Example of Computational Experiments¶

For running on Colab¶

In [1]:

!pip3 install -U git+https://github.com/petroniocandido/pyFTS
!git clone https://github.com/petroniocandido/stac

Collecting git+https://github.com/petroniocandido/pyFTS
  Cloning https://github.com/petroniocandido/pyFTS to /tmp/pip-req-build-qz5k03k2
Building wheels for collected packages: pyFTS
  Running setup.py bdist_wheel for pyFTS ... - \ done
  Stored in directory: /tmp/pip-ephem-wheel-cache-6e0g6d7u/wheels/84/d7/1e/a333c7128f25b347640740859808db094c4478e98663cd2297
Successfully built pyFTS
Installing collected packages: pyFTS
  Found existing installation: pyFTS 1.2.2
    Uninstalling pyFTS-1.2.2:
      Successfully uninstalled pyFTS-1.2.2
Successfully installed pyFTS-1.2.2
Cloning into 'stac'...
remote: Counting objects: 2238, done.
remote: Total 2238 (delta 0), reused 0 (delta 0), pack-reused 2238
Receiving objects: 100% (2238/2238), 23.62 MiB | 33.27 MiB/s, done.
Resolving deltas: 100% (1147/1147), done.

Common Imports¶

In [2]:

import warnings
warnings.filterwarnings('ignore')

import numpy as np
import pandas as pd
import matplotlib.pylab as plt
import seaborn as sns

%pylab inline

Populating the interactive namespace from numpy and matplotlib

Common data transformations¶

In [3]:

from pyFTS.common import Transformations

tdiff = Transformations.Differential(1)

boxcox = Transformations.BoxCox(0)

Import Datasets¶

In [4]:

from pyFTS.data import TAIEX, NASDAQ, SP500

dataset_names = ["TAIEX", "SP500","NASDAQ"]

def get_dataset(name):
    if dataset_name == "TAIEX":
        return TAIEX.get_data()
    elif dataset_name == "SP500":
        return SP500.get_data()[11500:16000]
    elif dataset_name == "NASDAQ":
        return NASDAQ.get_data()


train_split = 2000
test_length = 200

In [5]:

fig, ax = plt.subplots(nrows=3, ncols=3, figsize=[15,7])

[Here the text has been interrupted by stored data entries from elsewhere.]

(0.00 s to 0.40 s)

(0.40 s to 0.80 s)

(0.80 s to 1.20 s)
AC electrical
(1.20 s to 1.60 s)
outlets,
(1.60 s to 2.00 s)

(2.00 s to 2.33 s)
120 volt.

for count,dataset_name in enumerate(dataset_names):
    dataset = get_dataset(dataset_name)
    dataset_diff = tdiff.apply(dataset)
    dataset_boxcox = boxcox.apply(dataset)

    ax[0][count].plot(dataset)
    ax[1][count].plot(dataset_diff)
    ax[2][count].plot(dataset_boxcox)
    ax[0][count].set_title(dataset_name)

Batch computational experiments with sliding_window_benchmarks¶

The benchmarks.sliding_window_benchmarks is a method that executes sliding window experiments on batch and store its results on a Sqlite3 database for posterior analysis.

For each data window, a train and test datasets will be splitted. For each train split, number of partitions and partitioning method will be created a partitioner model. And for each partitioner, order, steps ahead and FTS method a foreasting model will be trained. The number of experiments is determined by 'windowsize' and 'inc' parameters.

Then all trained models are benchmarked on the test data and the metrics are stored on a sqlite3 database (identified by the 'file' parameter) for posterior analysis.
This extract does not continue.